With a septic tank you need a lot of sand for the soak-away, and that sand needs to be changed every five years. There are of course back-handers going around from the sand suppliers, which means that the water board, though Monsieur Thurin presented himself as soon as he arrived in the department, ‘know absolutely nothing’ about systems that don’t need loads of sand.

(As Monsieur Thurin continued to explain, we passed one of the fancy roundabouts being built all through France. This one had some very curious iron-work and rather a lot of sand. We all nodded sagely at the implied corruption.)

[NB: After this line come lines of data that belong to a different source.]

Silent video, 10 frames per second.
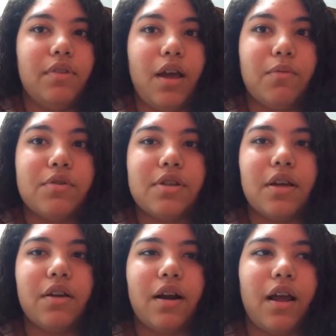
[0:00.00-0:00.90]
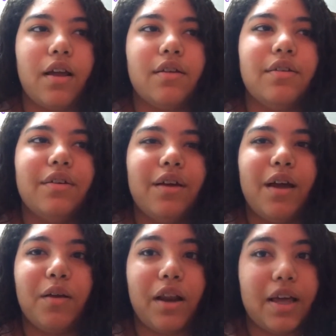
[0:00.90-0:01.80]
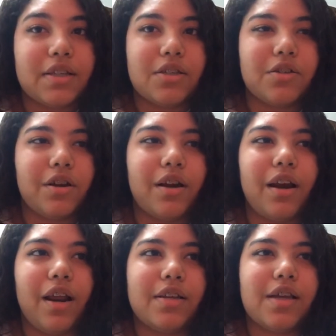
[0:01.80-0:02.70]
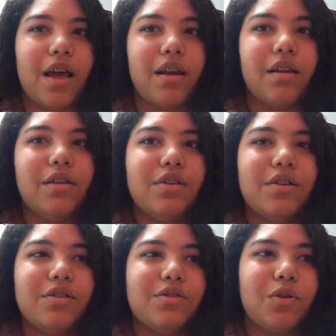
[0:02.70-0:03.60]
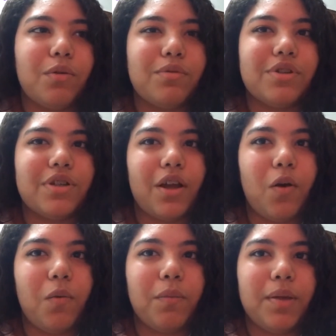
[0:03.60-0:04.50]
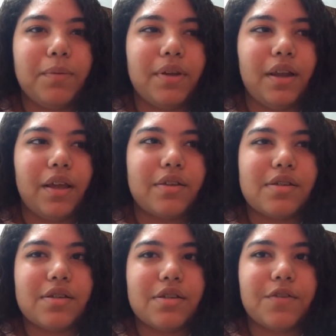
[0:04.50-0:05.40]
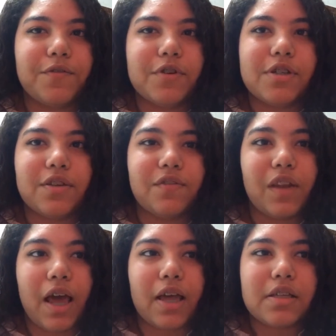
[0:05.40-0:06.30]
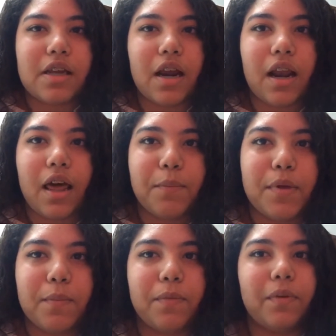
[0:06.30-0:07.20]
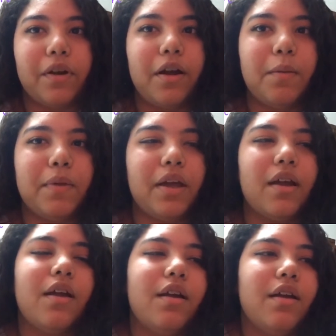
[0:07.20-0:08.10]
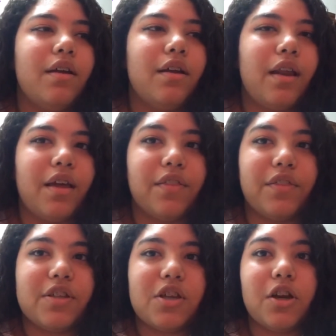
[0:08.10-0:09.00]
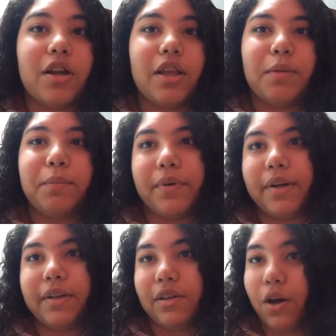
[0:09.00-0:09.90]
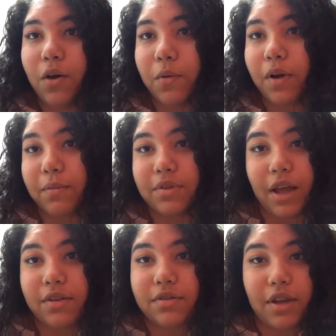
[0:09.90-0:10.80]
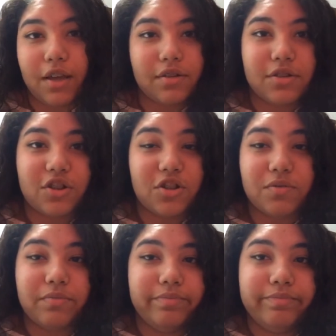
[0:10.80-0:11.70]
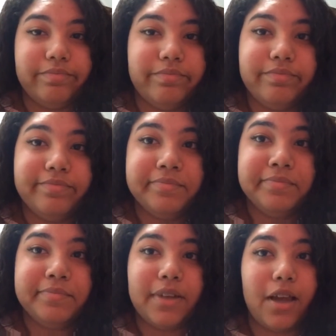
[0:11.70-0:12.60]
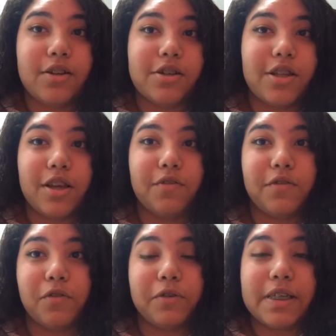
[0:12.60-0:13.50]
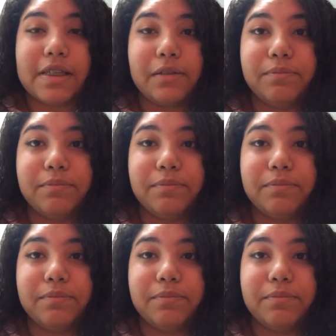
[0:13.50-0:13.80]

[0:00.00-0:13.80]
I was there at nine, and classes started at nine ten. So I was just like, oh, maybe like since it's the first day of class, not a lot of people are coming like this early. But no, I was I was, I was just I was just there for no reason.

And so, in a place in the world where for the last ten years there has been a drought, ignorance and corruption continue to damage the environment, and rob its folk. Our neighbour, for example, an honest peasant, did what he was told: He cut down half his olive grove to make a soak-away because his septic tank and soak-away system had to be:

. 5 m from the property
. 10 m à 15 m from any banks,
. 3 m from any trees
35 m from any wells used for food or drinking water.

If he had been better advised he could have probably saved 40,000€ and we could have shared a system that would have served the whole hamlet; a system that would not have forced him to kill his olive grove, but would have nourished it, given him toilet flushing and swimming pool water, and fed the organic garden his tenants grow. The water board, however, would have had no benefit.

We have no idea yet if we can do it. The current mayor’s brother is the guy who is supposed to dig our hole (in the terrace we have just laid, unfortunately) and we’re not yet sure whether this is a good or a bad thing. He has never heard of such a system. The old mayor, who will be presenting himself as a candidate again in the next elections, happens to be the person at the head of the water board. Then again who would trust a man named Helen?

One thing is for sure, with a system that has all the European norms in place for 2012, I am not being a good citizen any longer and lining the pockets of those who are more concerned with earning a few thousand euros for their cousin in sand than helping relieve its land from drought or save its community from ruin. Knowing all we will be doing is putting clean water into parched earth, if it can be done on our small apron of land, we will do it.

They all came round to inspect the site tonight. It was not looking as easy as we had hoped.

'I hope we can get something done by Christmas..;we really need to have a wee...' said Julian.

'And a shit, I imagine' said monsieur Thurin, his coloured hair glowing in the moonlight.

There is something about him - greasy scatalogical salesman perhaps (but then again so was Mozart) - but I like him. He's solid.

The salesman and his stoodge, and the terrassier all disappeared into the starry night. We took our washing up water out and threw it down the road.